Source records:
>>
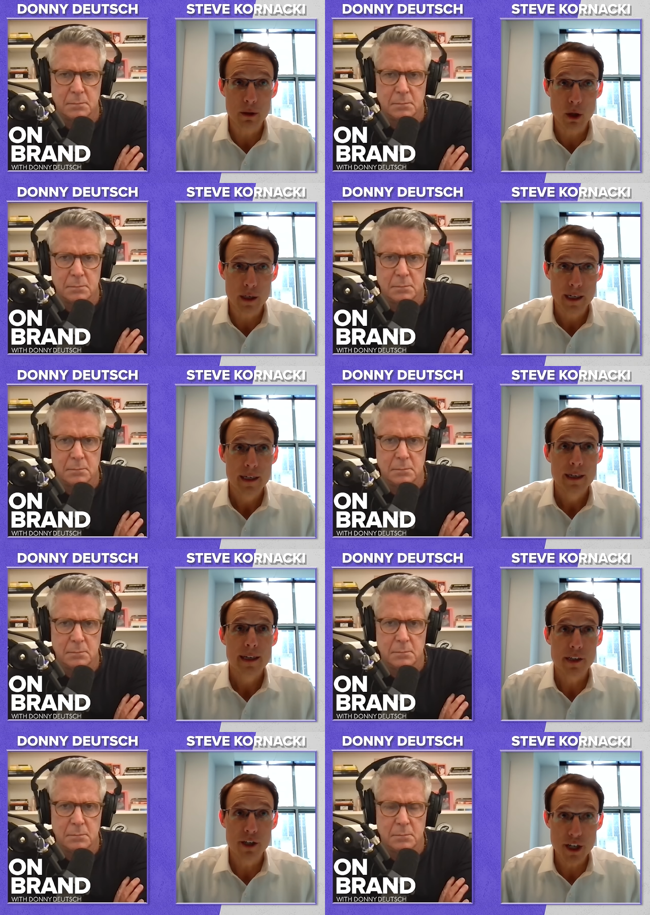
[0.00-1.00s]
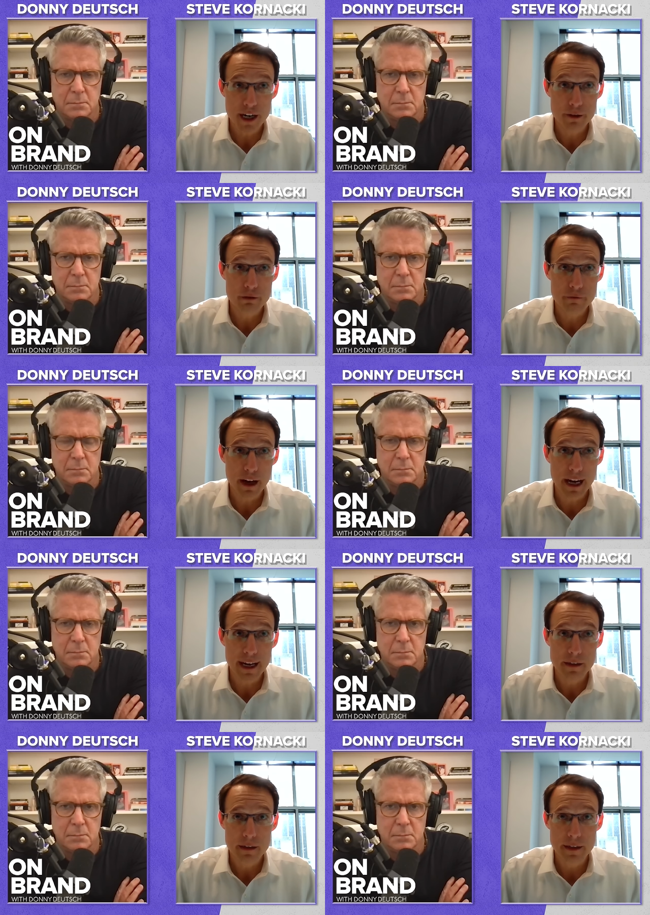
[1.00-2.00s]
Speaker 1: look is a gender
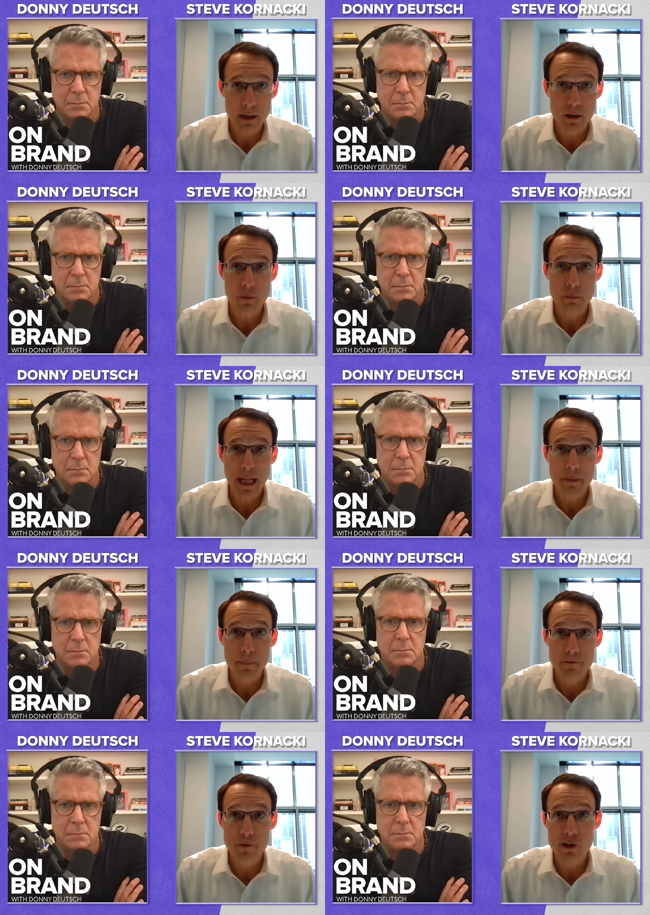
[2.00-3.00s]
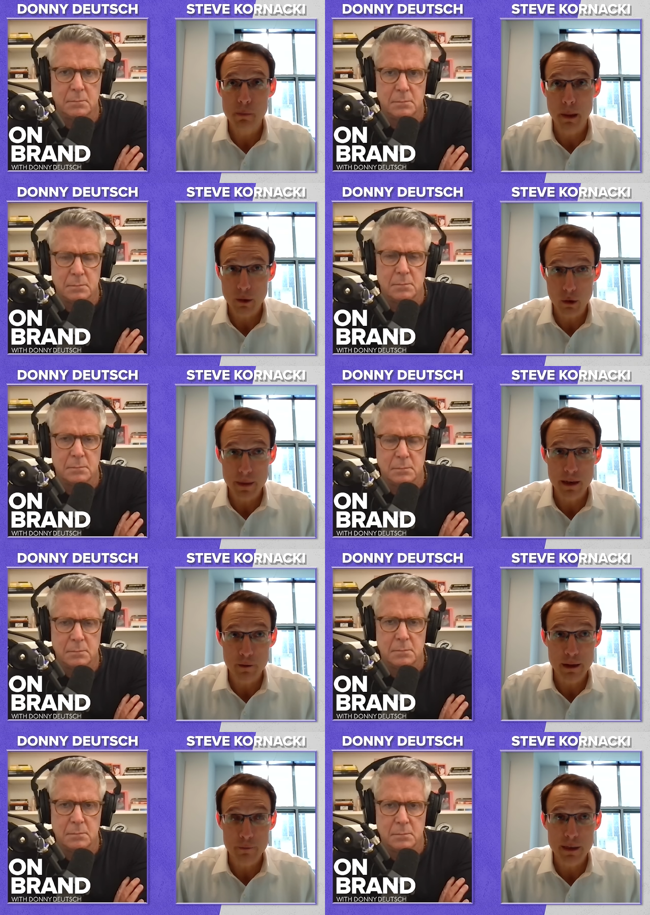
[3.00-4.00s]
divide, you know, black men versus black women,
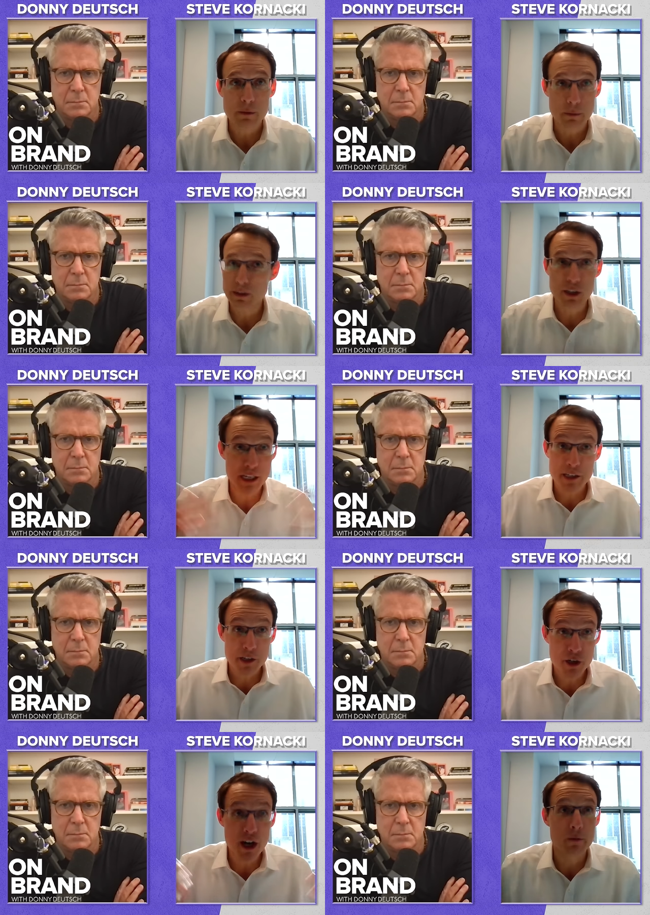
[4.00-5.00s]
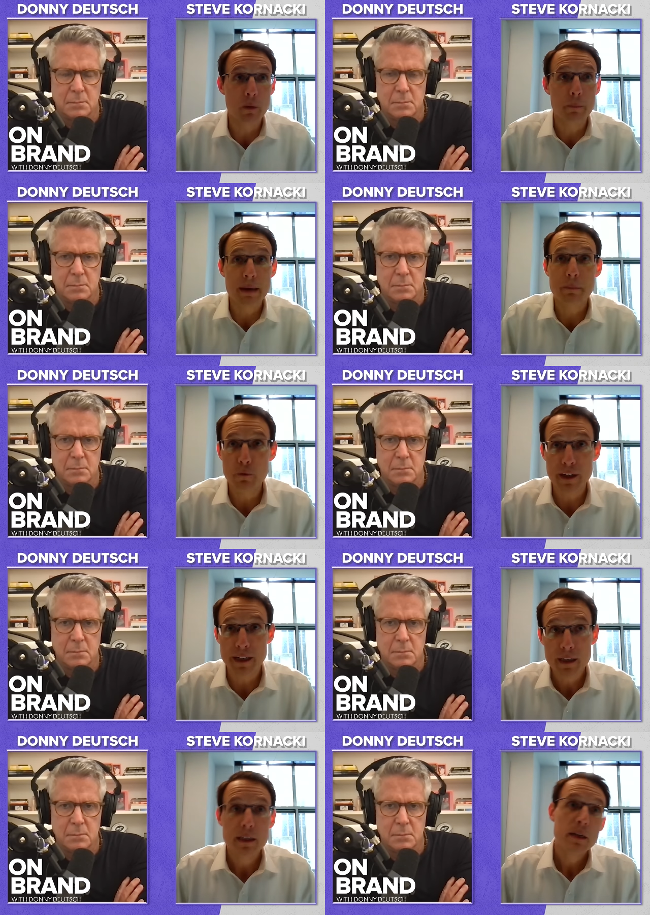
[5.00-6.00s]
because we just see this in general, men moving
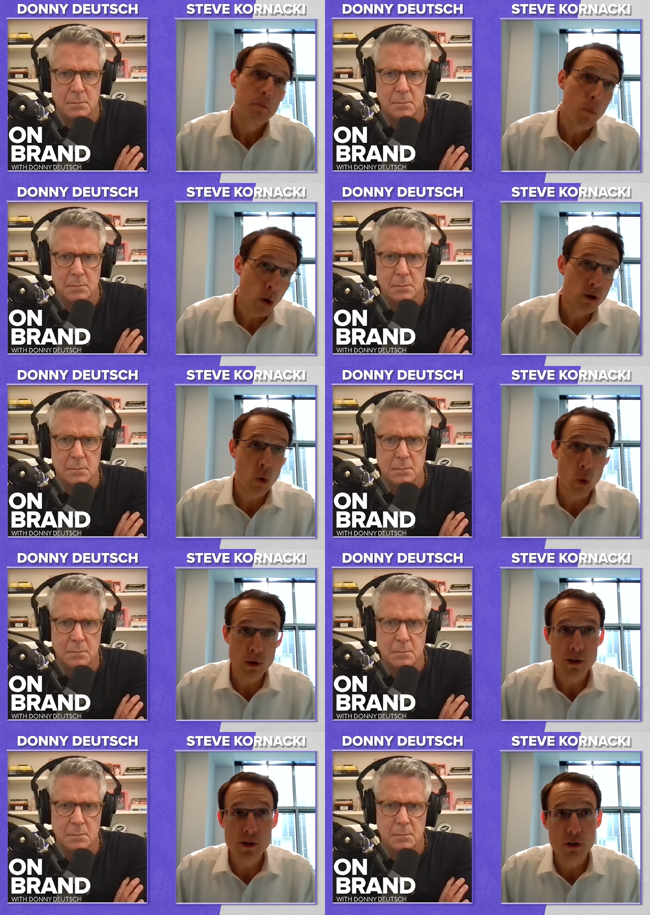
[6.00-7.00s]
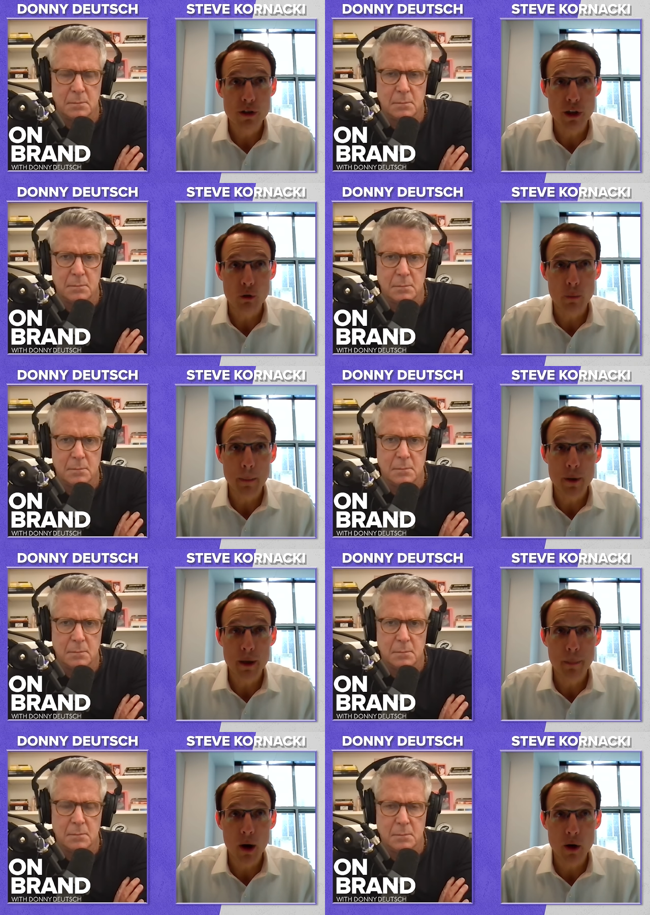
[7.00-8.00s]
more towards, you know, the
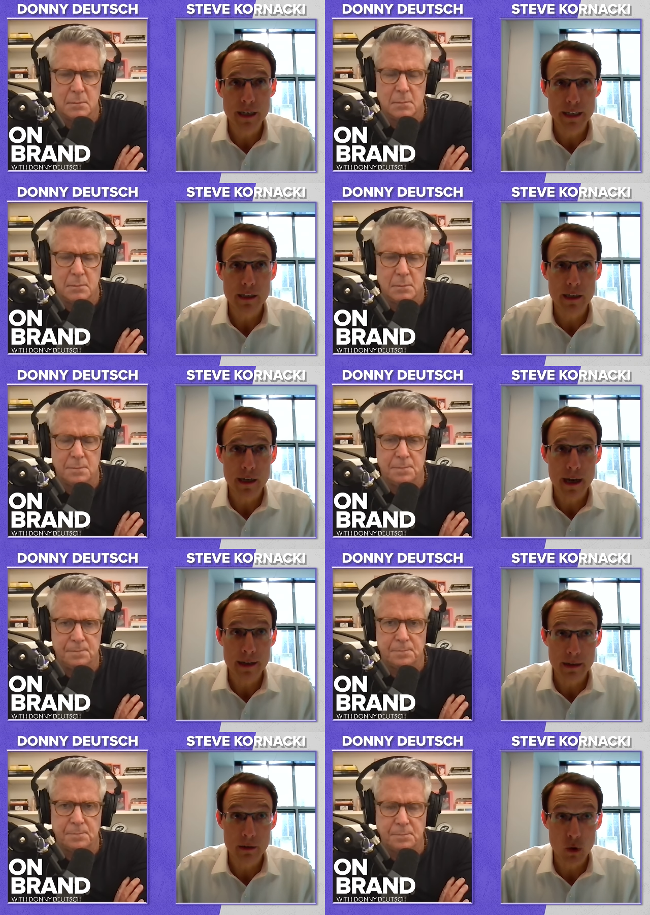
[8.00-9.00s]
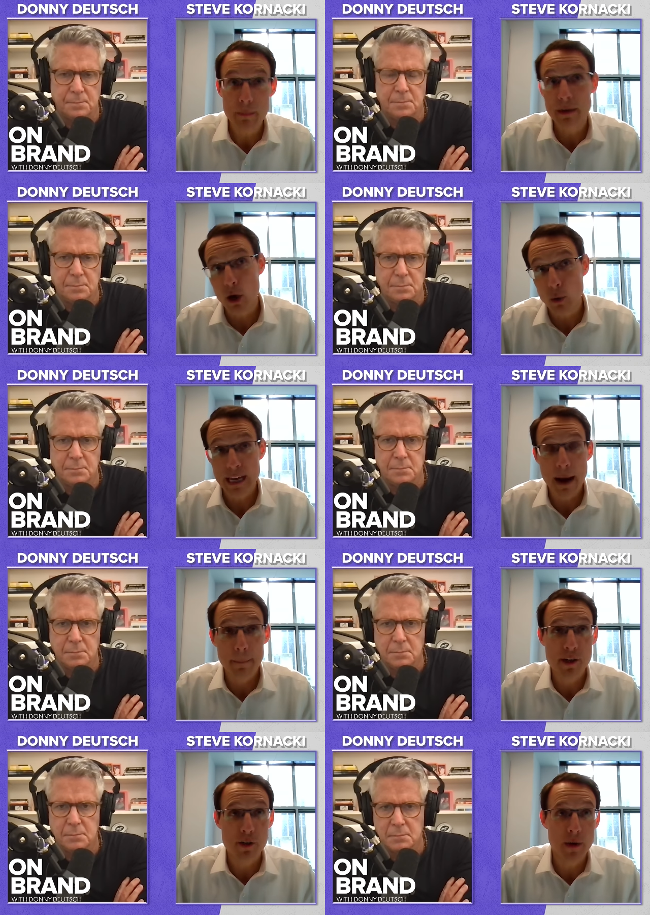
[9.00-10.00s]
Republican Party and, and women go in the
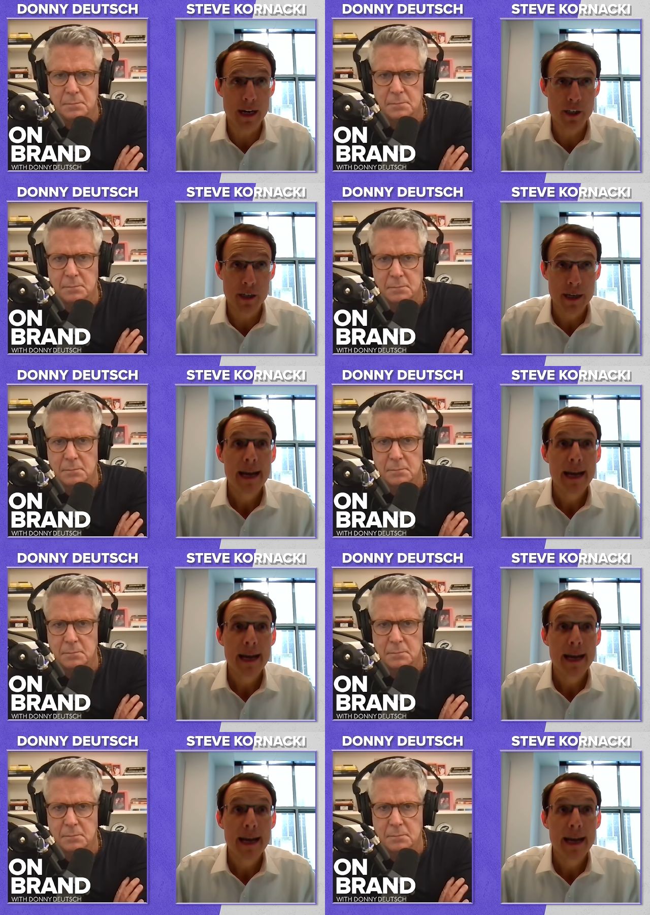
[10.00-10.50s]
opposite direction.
<<
Work to be completed: Once the pictures are set aside, output all of the data above verbatim.

Answer space:
[0.00-1.00s]
[1.00-2.00s]
Speaker 1: look is a gender
[2.00-3.00s]
[3.00-4.00s]
divide, you know, black men versus black women,
[4.00-5.00s]
[5.00-6.00s]
because we just see this in general, men moving
[6.00-7.00s]
[7.00-8.00s]
more towards, you know, the
[8.00-9.00s]
[9.00-10.00s]
Republican Party and, and women go in the
[10.00-10.50s]
opposite direction.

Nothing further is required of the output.